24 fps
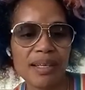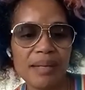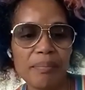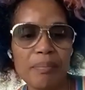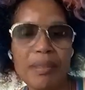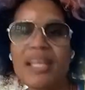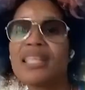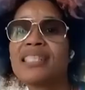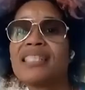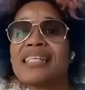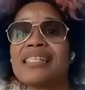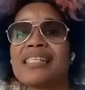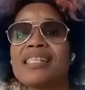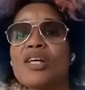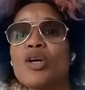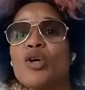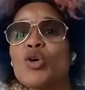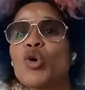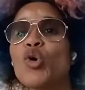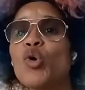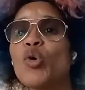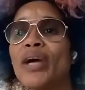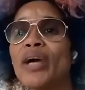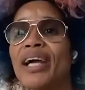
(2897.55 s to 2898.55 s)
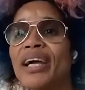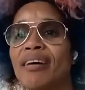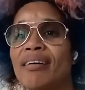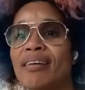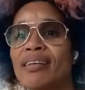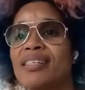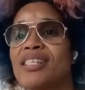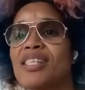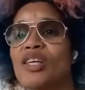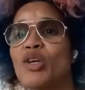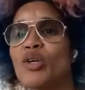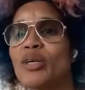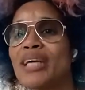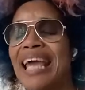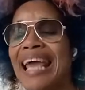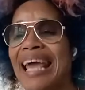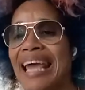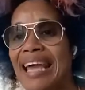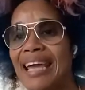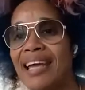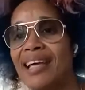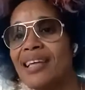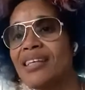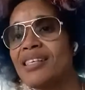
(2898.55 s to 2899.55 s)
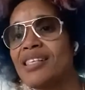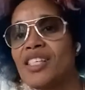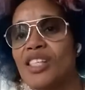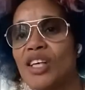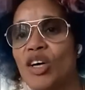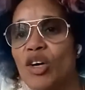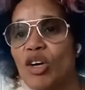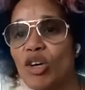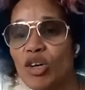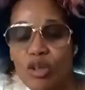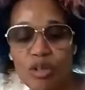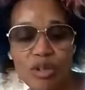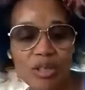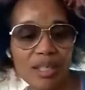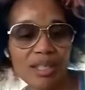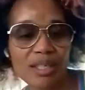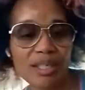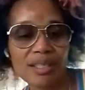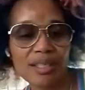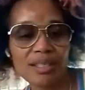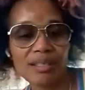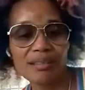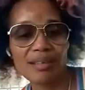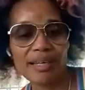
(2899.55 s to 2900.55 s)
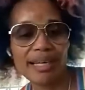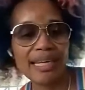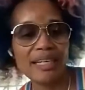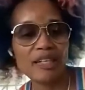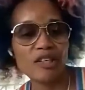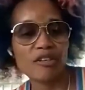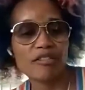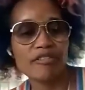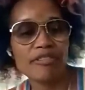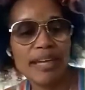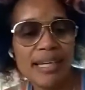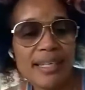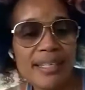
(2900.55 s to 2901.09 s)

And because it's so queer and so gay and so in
+ + + + +
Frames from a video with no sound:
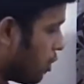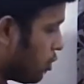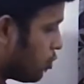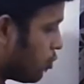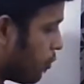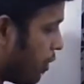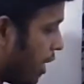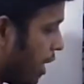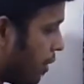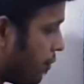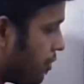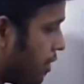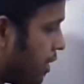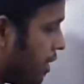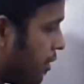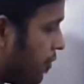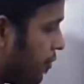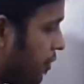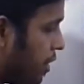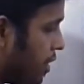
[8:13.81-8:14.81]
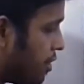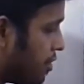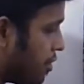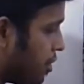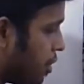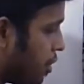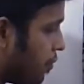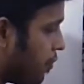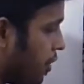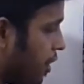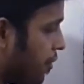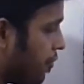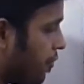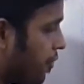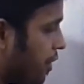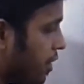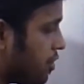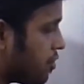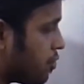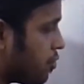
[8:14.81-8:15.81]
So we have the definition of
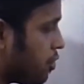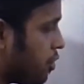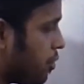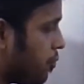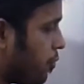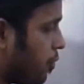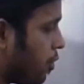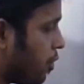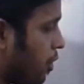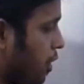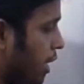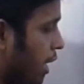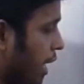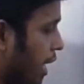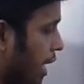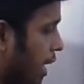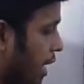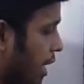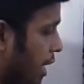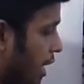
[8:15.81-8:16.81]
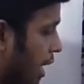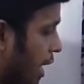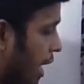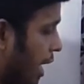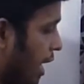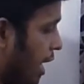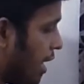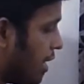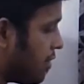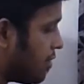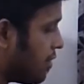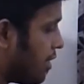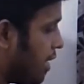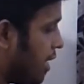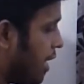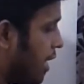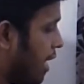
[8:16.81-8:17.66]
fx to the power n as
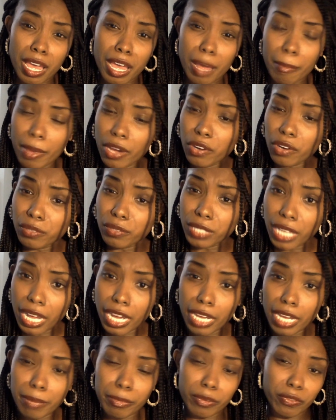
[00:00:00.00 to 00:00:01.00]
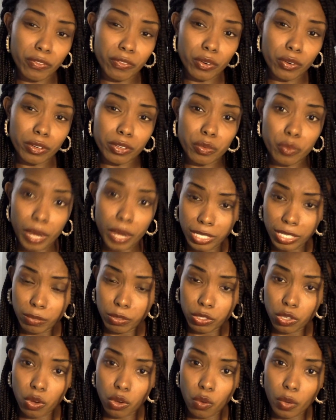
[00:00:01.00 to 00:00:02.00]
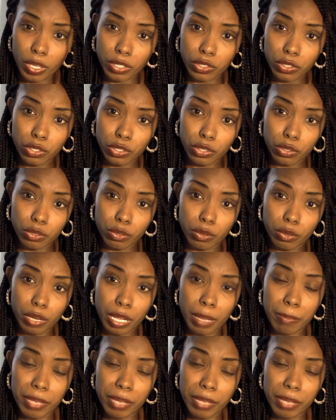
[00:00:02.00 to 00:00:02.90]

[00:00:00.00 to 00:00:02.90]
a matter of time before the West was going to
+ + + + +
Instructions for the task: Would you give again, exactly, the lines in the data above that run from the line containing "[8:13.81-8:14.81]" to the line containing "[00:00:02.00 to 00:00:02.90]"? Include both ends and no pictures.

Exercise answer:
[8:13.81-8:14.81]
[8:14.81-8:15.81]
So we have the definition of
[8:15.81-8:16.81]
[8:16.81-8:17.66]
fx to the power n as
[00:00:00.00 to 00:00:01.00]
[00:00:01.00 to 00:00:02.00]
[00:00:02.00 to 00:00:02.90]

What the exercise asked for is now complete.